My beloved daughter Bee
has been campaigning for five years, with her Charity Tast-Ed, for better school food, and more awareness in schools of the perils of a bad diet.
And everyone, from Jamie Oliver upwards and downwards, can see what the problem is. Why, then, are our streets full of sad, waddling families, and children clamouring for burgers and fries? Why are our hospital beds groaning under the weight of overweight patients who have heart problems?
The story in the newspapers that Nice, the health watchdog, has ruled that 3.4 million adults in the UK are eligible for injections of a drug which makes you lose your appetite - Mounjaro - is deeply depressing. We all know, from looking about us in the train or the bus - and, more irritatingly, squeezing into our seats on an aeroplane next to a person who might be eligible for Mouniaro - that we are surrounded by people whose metabolism is a catastrophe . And we all know that (in so far as these things matter, or can be assessed) it is not entirely “their fault”.
Many of us must wonder if the answer to the questions why the poor are fat, and why a fifth of the population are on anti-depressants, and 3.4 million “need” slimming drugs is to be found in the magnificent essay by Tolstoy - “Why do People Stupefy Themselves?” But some of the phenomena afflicting us are new.
Governments of all persuasions, whether they call themselves left or right, love bossing us. The peculiar people who want to become professional politicians would not choose this career if they did not have the fantasy that they can control other people’s lives. In “normal” people, this unpleasant urge is satisfied by dog-ownership or marriage. (Just listen to the way in which dog-owners or the married speak to their charges! The peace of Hampstead Heath in the mornings is shattered by the dog-owners issuing unnecessary commands and instructions all the time as they stomp along).
Politicians are bossy-bootses on this scale, and then multiply it by ten. So, of course, the “conservatives” wanted to ban smoking cigarettes. Because the profits have gone out of tobacco, it was safe to do so, but it is not safe for them to ban the much more dangerous cheap foodstuffs purveyed by most supermarkets and fast-food joints. There are plenty of nonagenarian smokers, but NO old people who are obese as a result of eating junk food. All such people die young, costing the rest of us a fortune in drugs, care, etc. Yes, their lives are very sad, and we do not want to persecute THEM, but we should persecute those who made them fat, for the simple and cynical reason of making themselves very rich.
If any Government closed down Macdonalds and Burger King by punitive taxation, they would, of course, find themselves destroyed by the “money power”. Any attempt to do so would put Chancellor Reeves and PM Starmer in the position of Truss and Kwarteng, international pariahs. Any attempt, meanwhile, by a Health Secretary, to improve hospital foods, and to offer healthy snacks in the dismal little shops in our NHS hospitals would be welcome, but you can be sure, when this Labour Government goes, hospital shops will still be peddling crisps, chocolates etc and not a fresh apple in sight.

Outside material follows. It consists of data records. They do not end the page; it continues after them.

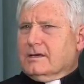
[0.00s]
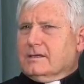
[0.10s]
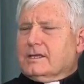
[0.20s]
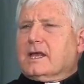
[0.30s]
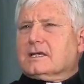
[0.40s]

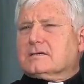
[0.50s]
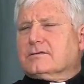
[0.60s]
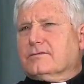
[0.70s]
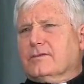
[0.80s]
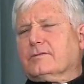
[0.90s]
And that is
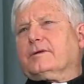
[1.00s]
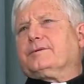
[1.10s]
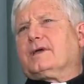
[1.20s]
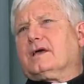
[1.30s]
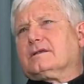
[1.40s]
when we
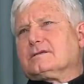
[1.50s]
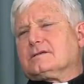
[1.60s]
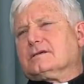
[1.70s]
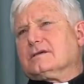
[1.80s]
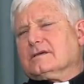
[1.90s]
began to
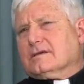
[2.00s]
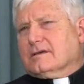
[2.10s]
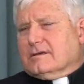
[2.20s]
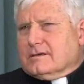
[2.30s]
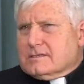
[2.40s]
see
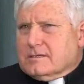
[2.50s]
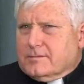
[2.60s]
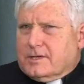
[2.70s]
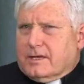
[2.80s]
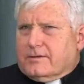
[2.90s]

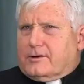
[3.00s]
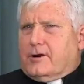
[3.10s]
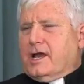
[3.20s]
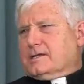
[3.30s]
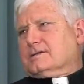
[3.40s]
some kind of
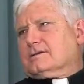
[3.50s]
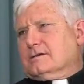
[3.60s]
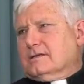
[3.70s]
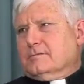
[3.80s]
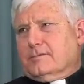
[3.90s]
cracks
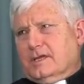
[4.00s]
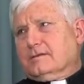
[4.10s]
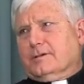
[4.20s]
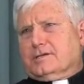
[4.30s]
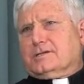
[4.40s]
in
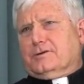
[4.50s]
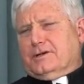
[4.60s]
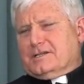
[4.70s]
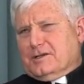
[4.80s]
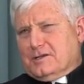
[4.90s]
the
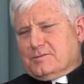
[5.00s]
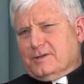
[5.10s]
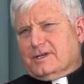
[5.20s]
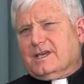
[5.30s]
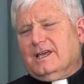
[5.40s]
masonry, so to
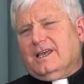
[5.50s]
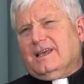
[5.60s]
speak.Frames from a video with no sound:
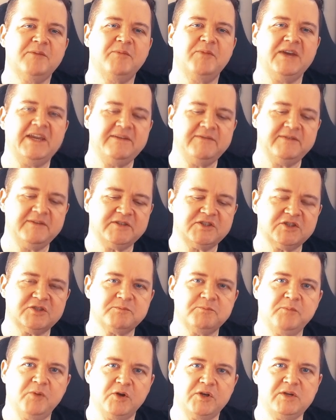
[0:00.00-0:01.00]
But even if it's
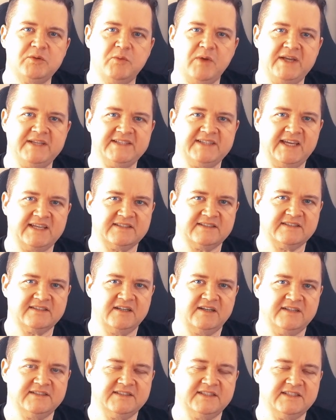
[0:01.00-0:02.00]
just body weight
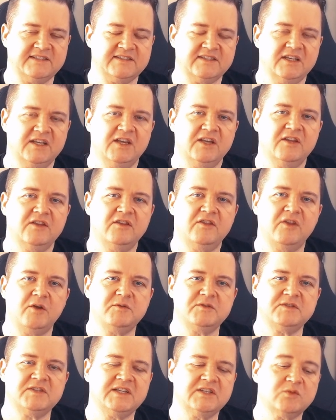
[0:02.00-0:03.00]
exercises,
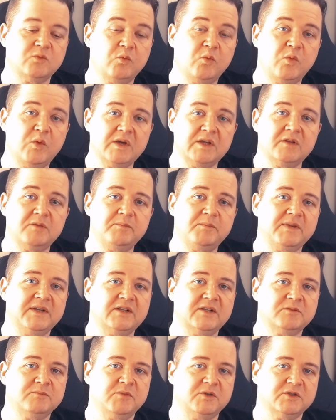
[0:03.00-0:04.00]
those things will
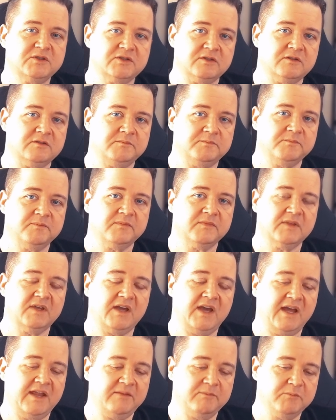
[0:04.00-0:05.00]
build muscle
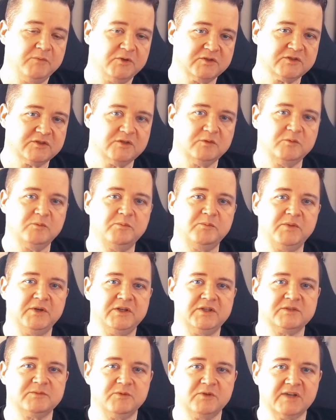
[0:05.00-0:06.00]
and muscle
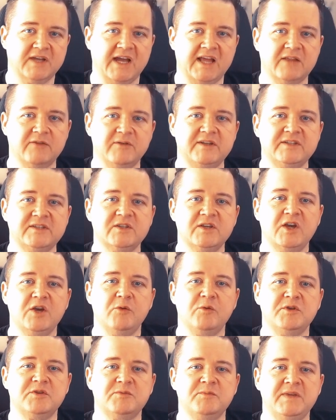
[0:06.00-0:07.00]
burns more calories,
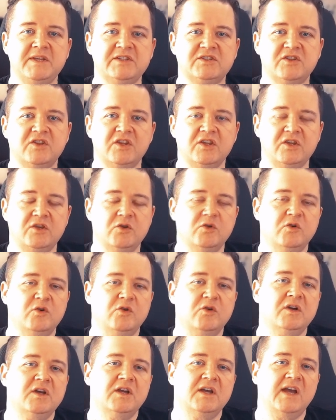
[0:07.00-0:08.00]
which means that
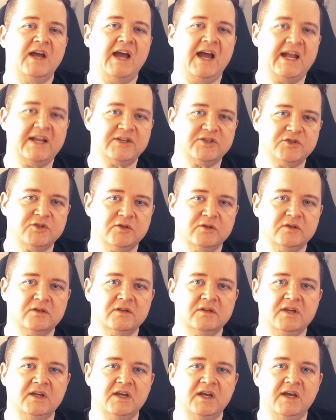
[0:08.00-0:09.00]
your
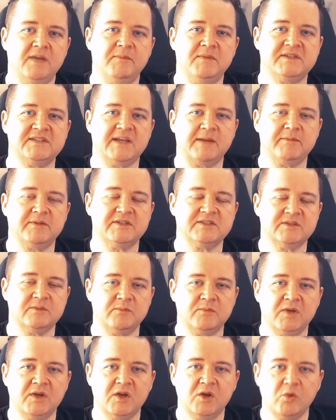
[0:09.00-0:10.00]
actual uh,
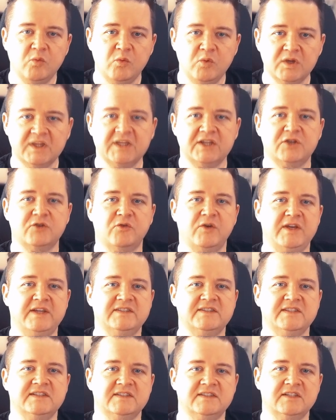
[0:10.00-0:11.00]
metabolism will
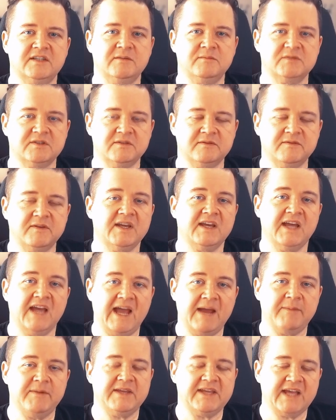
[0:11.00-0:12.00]
increase in terms of
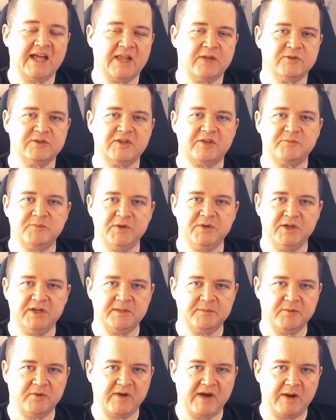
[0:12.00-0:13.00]
how many calories it's
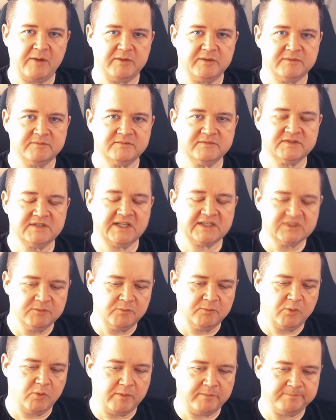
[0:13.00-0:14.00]
burning per hour. So that's
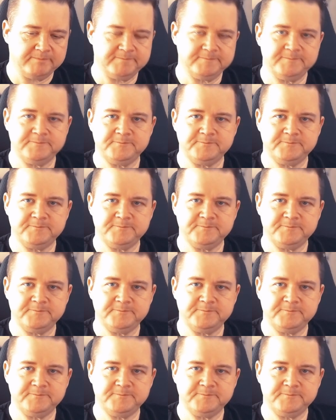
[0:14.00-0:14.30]
number one.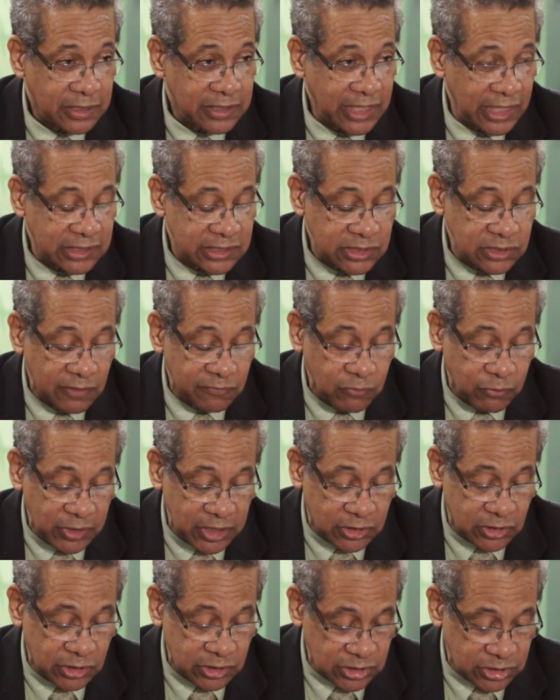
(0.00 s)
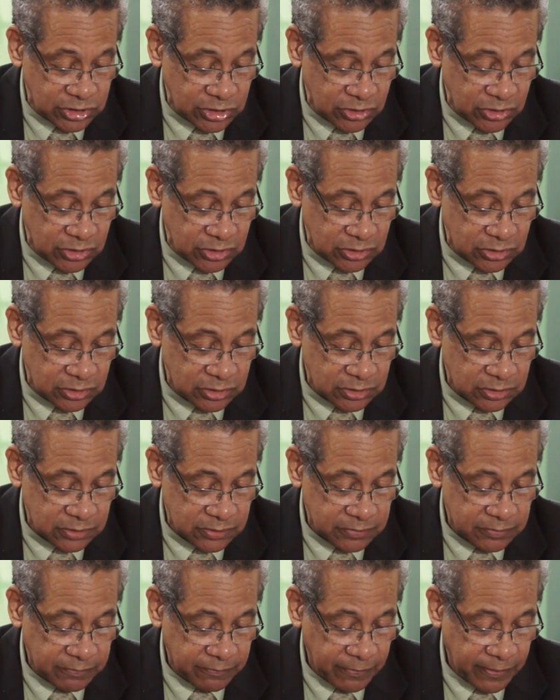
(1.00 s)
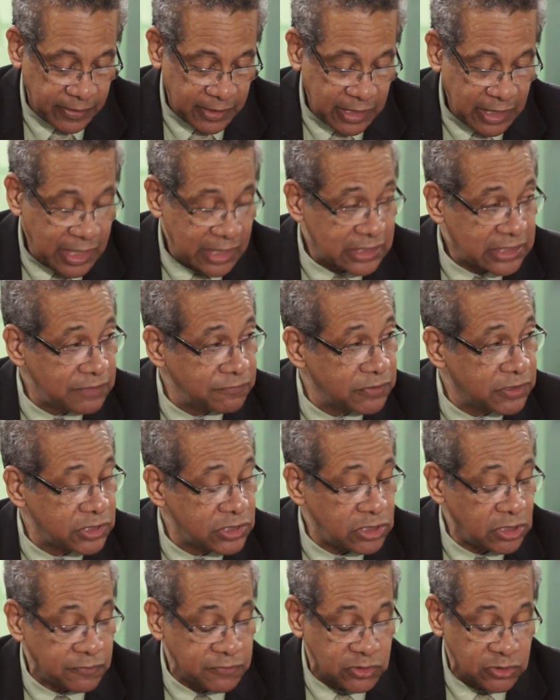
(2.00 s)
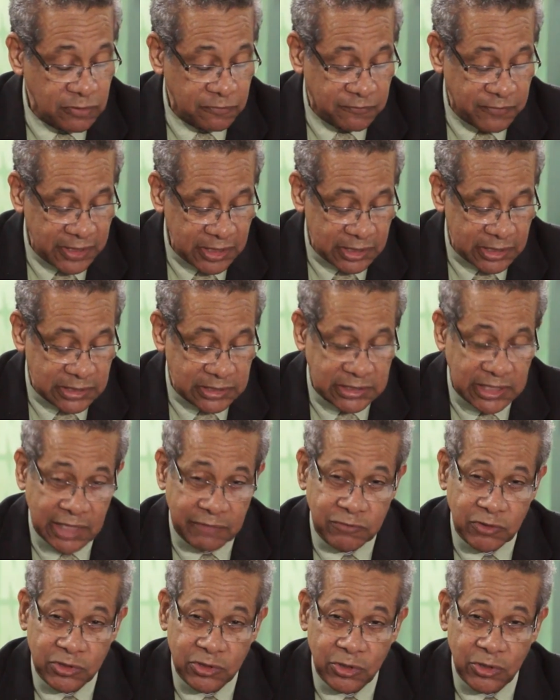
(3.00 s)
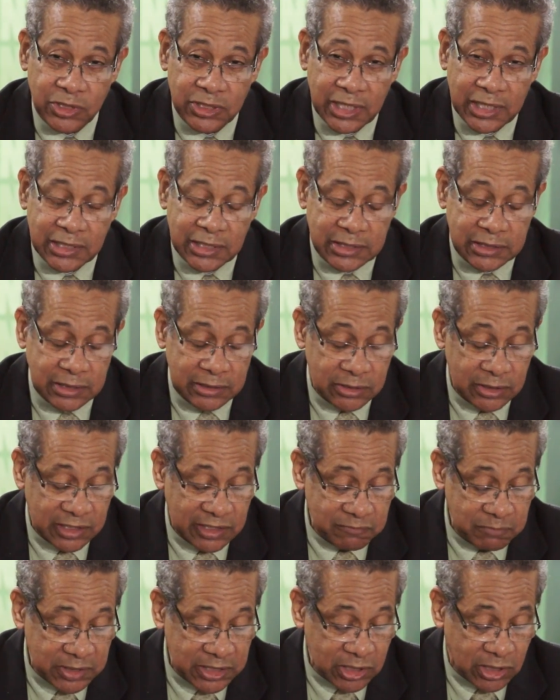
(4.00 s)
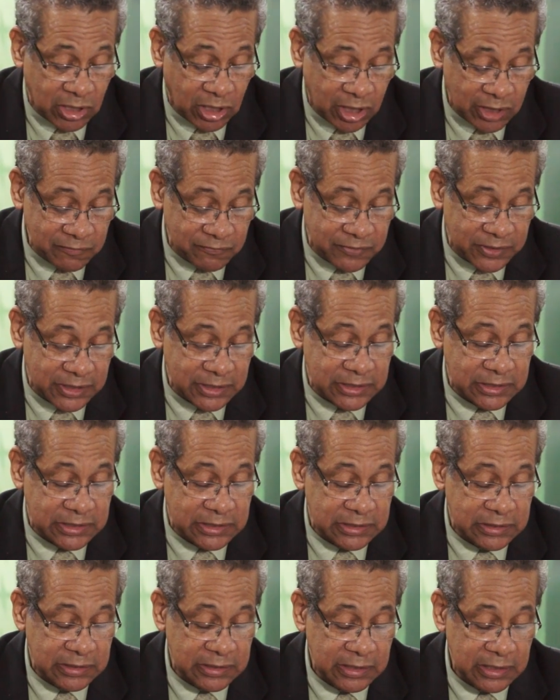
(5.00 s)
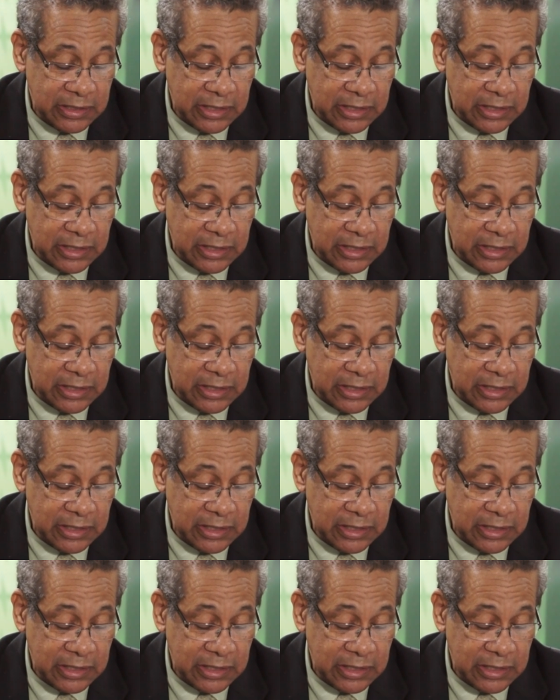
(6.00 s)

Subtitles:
That is of great concern. Activities of surveillance, I have not heard anything to give me the confidence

Likewise, we know that it would be more sensible to have a healthy diet, rather than popping expensive pills such as Mounjaro. But if the NHS said that its aim was to stop putting old people on Stattins and the rest of us on appetite-depressants, the pharmaceutical companies would not be happy. And all pension funds depend on the prosperity of pharmaceutical companies.
So, in order to insure what governments of left and right believe to be a good thing - “growth” - we live in a society where one group of capitalists feed up the poor with junk food. Huge profits accrue. Another group invent pills to make the poor overweight thin again. Even bigger profits. What a totally shitty world we have invented for ourselves.
Ted Heath, a former Conservative PM, lost an election by issuing a simple challenge to the coal-miners. “Who Governs?” He hoped the electorate would answer this question, “You, Ted!” Instead, because of his quite exceptionally unappealing personality, the country booted him out. Mrs Thatcher’s first act, on becoming PM some years later, was to ennoble Joe Gormley, the head of the National Union of Mine Workers, who had, in effect, defeated the awful Heath.
But you do not have to be William Morris or Karl Marx to know the answer to the question, “Who governs?” The answer is, The Money People. The people who are so cynical that they want to sell addictive foods which will make babies and toddlers obese, everlastingly craving the disgusting and harmful food available at these fast food joints. And the equally sinister people who peddle pharmaceuticals.
There was a really good discussion on Time Radio on the Stig Abell, Aasmah Mir show on 5th Dec. Kathleen Stock (in a sane world, of course, she would be given Absolute Power).
was arguing against people eating rubbish and then trying to cure themselves by taking pills. But Ed Vaizey - a nice chap, but utterly wrong-headed - confessed to being on Stattins, Mounjaro, the lot, and was speaking almost as if it was like Beef and Liberty, a free man’s right to be given all this poison. The obvious solution - Don’t eat and drink rubbish, and don’t take pills - had eluded this otherwise intelligent man.